Thèses en préparation à Paris Saclay , dans le cadre de École doctorale Sciences et technologies de l'information et de la communication (Orsay, Essonne) , en partenariat avec Laboratoire de Traitement et Communication de l'Information (laboratoire) , ZZ-autres (equipe de recherche) et de Télécom ParisTech (établissement de préparation de la thèse) depuis le 01-06-2017 .


  • Résumé

    La biométrie permet de reconnaitre des individus grâce à une comparaison de leur trait (visage, empreintes, iris, …). Une image du trait est d'abord prise par un capteur puis est codée en vue de comparaisons d'une référence avec des traits fraichement capturés. Le trait est donc conservé, codé sous une forme que nous appelons template. La protection des templates est un sujet important par rapport au respect de la vie privée. Différents travaux ont déjà été menés pour s'assurer de leur confidentialité, par exemple avec les techniques de secure sketches. Safran Identity & Security a, notamment, participé aux projets ANR RNRT 2005 BACH, FP7 TURBINE et a déjà eu un étudiant commun avec Télécom Paristech sur ce sujet (Bruno Kindarji, 2007-10). Les secure sketches dégradent les performances de reconnaissance et apportent, en pratique, une sécurité assez faible [1]. Par ailleurs, les solutions ad-hoc, par exemple de protection du visage, ne sont pas convaincantes [2].

  • Titre traduit

    Protection of biometric templates


  • Résumé

    Les outils de machine learning sont composés de deux grandes phases : la phase d'apprentissage et celle d'exploitation. Durant cette thèse nous considérons donc ces deux phases. Durant la phase d'exploitation, il a été montré, par exemple, qu'à partir de la connaissance du modèle de machine learning sous-jacent : - il était facile de berner un système de reconnaissance faciale [5], - il était possible de remonter des templates aux données brutes [6]. Cela pose donc aussi, le problème de la confidentialité du modèle qui est lui-aussi chahuté [7, 8]. Durant la phase d'apprentissage, différentes méthodes viennent d'être proposées, pour préserver la confidentialité des données servant à l'apprentissage [9, 10, 11]. En effet, suivant le paradigme du Big Data : l'accès à une quantité importante de données permet d'améliorer les algorithmes de machine learning mais à cela peut se heurter la volonté des possesseurs de protéger le caractère individuel de leur données.
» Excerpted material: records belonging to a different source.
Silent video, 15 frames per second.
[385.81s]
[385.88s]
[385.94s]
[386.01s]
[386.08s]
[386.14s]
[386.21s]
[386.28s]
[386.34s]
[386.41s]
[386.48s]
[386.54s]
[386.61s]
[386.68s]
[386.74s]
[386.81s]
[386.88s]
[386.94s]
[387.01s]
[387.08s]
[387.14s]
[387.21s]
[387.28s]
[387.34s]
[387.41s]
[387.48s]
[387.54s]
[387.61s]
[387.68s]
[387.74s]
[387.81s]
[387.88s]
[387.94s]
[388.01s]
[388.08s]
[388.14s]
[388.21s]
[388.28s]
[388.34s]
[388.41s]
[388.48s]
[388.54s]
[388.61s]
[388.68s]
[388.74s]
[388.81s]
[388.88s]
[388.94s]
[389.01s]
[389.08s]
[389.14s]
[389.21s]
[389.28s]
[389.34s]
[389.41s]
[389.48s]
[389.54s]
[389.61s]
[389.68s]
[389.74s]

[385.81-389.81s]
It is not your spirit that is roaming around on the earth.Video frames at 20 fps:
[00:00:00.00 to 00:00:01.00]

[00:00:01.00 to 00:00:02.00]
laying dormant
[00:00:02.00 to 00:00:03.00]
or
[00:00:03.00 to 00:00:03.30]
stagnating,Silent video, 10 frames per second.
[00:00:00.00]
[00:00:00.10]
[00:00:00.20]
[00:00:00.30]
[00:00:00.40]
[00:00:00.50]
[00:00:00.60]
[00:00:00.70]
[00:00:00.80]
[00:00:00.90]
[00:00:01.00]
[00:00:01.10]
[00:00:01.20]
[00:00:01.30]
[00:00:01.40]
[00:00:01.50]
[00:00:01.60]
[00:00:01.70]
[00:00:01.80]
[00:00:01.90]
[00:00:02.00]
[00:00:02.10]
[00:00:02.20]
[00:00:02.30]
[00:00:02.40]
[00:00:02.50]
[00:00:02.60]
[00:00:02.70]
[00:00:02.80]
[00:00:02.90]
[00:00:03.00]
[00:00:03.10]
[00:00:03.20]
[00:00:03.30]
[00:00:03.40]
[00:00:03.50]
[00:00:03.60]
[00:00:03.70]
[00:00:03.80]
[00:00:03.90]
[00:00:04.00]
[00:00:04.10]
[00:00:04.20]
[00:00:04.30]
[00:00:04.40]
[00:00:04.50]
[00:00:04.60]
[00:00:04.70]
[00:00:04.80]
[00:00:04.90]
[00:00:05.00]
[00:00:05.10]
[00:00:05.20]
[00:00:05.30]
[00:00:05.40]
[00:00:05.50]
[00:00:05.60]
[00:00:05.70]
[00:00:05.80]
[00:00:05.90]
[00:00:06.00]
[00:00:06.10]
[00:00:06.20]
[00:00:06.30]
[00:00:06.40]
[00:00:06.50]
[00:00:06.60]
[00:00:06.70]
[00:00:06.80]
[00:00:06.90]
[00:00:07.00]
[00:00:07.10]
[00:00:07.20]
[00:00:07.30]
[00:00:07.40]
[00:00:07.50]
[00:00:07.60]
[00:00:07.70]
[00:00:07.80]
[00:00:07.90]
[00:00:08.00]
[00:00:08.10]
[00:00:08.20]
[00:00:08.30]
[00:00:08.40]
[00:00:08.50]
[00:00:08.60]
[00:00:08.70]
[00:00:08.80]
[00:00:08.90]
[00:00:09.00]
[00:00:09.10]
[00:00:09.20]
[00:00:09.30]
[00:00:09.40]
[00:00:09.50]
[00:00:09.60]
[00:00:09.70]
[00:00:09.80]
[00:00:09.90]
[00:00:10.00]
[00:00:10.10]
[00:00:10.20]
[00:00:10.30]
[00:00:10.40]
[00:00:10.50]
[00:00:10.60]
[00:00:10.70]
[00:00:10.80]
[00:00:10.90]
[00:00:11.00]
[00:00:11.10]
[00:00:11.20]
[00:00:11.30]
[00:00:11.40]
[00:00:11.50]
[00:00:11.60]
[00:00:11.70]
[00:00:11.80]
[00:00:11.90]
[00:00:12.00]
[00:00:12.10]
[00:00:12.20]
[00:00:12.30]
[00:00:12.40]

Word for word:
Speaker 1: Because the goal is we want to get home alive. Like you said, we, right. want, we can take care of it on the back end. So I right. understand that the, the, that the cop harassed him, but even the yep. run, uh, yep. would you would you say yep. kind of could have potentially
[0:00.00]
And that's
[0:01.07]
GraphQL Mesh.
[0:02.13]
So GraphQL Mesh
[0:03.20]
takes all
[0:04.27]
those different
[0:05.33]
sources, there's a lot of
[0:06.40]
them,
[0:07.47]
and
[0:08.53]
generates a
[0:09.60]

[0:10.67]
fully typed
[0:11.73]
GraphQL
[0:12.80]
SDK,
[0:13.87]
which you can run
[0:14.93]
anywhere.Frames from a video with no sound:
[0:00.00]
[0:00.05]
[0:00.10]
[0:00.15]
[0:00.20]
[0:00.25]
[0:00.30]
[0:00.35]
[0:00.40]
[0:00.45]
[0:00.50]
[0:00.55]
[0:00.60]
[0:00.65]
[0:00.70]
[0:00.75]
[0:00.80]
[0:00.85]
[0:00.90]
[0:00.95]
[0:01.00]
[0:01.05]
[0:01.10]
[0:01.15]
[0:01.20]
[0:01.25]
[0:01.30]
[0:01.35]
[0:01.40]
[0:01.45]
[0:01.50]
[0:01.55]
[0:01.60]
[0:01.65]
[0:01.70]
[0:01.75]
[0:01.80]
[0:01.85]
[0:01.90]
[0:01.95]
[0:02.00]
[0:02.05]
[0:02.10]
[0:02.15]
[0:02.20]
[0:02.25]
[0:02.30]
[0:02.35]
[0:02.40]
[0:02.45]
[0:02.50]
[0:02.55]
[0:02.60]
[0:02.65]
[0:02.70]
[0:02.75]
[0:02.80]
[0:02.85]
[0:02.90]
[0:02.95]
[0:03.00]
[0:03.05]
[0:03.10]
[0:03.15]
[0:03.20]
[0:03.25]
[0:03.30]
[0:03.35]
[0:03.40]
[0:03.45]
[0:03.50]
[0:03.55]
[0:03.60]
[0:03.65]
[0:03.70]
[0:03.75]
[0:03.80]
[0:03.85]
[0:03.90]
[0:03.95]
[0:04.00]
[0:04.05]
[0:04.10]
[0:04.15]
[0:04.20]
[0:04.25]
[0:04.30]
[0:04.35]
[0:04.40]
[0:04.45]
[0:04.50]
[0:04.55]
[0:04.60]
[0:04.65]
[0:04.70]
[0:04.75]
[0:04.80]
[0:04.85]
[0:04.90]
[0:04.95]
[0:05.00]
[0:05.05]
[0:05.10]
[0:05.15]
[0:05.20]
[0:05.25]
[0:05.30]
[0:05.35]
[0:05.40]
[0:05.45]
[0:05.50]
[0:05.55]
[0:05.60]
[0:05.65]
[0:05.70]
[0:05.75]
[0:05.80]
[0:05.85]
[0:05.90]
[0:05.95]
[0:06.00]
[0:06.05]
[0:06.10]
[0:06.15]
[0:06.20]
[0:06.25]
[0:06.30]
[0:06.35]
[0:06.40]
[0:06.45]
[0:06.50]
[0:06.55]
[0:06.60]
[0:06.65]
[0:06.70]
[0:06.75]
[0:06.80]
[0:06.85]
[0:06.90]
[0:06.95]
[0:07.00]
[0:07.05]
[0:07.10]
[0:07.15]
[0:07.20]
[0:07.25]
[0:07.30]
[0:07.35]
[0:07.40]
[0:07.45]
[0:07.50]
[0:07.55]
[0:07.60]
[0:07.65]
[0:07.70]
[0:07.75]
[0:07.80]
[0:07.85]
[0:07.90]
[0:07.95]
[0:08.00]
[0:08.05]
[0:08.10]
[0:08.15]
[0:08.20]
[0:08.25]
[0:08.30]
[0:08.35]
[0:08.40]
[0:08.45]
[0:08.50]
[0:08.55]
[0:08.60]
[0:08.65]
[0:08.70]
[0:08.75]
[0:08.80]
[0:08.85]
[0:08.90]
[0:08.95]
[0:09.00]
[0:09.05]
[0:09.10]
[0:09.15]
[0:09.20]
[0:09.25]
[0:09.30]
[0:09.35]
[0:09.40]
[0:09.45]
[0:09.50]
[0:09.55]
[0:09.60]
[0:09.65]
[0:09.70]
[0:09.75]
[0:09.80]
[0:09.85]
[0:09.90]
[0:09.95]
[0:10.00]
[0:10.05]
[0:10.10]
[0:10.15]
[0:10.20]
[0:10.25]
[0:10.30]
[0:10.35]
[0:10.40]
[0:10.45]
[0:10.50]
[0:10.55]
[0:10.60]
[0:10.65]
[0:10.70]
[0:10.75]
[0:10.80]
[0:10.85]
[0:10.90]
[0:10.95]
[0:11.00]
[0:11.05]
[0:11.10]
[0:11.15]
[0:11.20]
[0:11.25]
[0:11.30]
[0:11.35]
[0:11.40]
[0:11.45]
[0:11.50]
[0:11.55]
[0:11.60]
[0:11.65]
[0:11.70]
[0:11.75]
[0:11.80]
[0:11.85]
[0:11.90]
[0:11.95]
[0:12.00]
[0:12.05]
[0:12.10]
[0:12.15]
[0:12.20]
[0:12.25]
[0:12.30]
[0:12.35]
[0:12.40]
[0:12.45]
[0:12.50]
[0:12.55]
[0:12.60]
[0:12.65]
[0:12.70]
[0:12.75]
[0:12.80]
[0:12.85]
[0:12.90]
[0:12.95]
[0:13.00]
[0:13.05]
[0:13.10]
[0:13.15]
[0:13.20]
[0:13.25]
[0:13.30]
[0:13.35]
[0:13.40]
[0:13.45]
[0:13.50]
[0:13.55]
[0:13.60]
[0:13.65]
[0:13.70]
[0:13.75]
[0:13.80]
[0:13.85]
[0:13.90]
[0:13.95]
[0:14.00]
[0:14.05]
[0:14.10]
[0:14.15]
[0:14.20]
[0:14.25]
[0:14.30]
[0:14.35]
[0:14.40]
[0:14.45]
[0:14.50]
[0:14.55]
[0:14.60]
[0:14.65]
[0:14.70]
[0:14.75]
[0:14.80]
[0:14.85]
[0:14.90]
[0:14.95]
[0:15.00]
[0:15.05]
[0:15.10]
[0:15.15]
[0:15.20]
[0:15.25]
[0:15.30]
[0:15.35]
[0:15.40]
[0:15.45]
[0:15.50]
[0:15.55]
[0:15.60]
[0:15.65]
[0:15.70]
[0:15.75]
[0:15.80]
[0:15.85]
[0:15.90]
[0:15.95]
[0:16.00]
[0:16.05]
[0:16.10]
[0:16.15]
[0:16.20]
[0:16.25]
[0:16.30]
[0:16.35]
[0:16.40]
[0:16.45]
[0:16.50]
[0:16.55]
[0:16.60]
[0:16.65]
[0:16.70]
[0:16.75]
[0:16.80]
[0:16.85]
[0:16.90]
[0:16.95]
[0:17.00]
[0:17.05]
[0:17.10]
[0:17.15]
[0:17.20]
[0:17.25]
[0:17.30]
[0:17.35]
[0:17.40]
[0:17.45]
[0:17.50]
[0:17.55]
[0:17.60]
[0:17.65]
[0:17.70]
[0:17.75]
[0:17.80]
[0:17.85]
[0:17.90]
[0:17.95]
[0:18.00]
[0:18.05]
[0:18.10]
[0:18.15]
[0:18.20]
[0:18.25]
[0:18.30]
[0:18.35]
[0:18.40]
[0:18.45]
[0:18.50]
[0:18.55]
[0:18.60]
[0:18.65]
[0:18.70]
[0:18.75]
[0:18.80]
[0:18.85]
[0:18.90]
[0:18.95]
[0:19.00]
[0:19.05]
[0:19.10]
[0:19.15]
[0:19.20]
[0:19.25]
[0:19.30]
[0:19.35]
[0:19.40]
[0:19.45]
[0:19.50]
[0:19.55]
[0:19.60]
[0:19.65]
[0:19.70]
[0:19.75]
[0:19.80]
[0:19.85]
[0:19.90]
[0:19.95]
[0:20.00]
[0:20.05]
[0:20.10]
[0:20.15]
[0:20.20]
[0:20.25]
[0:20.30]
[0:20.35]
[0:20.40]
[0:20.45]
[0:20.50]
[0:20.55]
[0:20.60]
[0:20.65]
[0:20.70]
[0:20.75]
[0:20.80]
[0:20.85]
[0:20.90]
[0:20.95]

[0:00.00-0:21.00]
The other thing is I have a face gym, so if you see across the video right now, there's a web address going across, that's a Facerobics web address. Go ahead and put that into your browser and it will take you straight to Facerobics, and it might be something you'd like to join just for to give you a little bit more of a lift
Comme nous avons essayé de l'illustrer, le sujet s'inscrit dans un cadre plus large lié au machine learning. Toutefois, la thèse se place dans le domaine particulier de la reconnaissance biométrique ; en particulier, de reconnaissance faciale. En outre, en tant que développeur de systèmes, l'étudiant recherchera de préférence des solutions de protection. Safran Identity & Security travaille déjà aujourd'hui sur ces 2 sujets dans le projet FUI Cryptocomp où le chiffrement homomorphe est utilisé. Cette piste n'est pas celle retenue a priori pour la thèse. Pour la phase d'apprentissage, nous souhaitons suivre la tendance générale et utiliser les techniques de Differential Privacy. Pour la phase d'exploitation, Safran Identity & Security possède une solution brevetée – où aux données de référence sont ajoutées des données artificielles qui évoluent suivant les requêtes qui sont faites – qui nous servira de base de départ pour cette étude.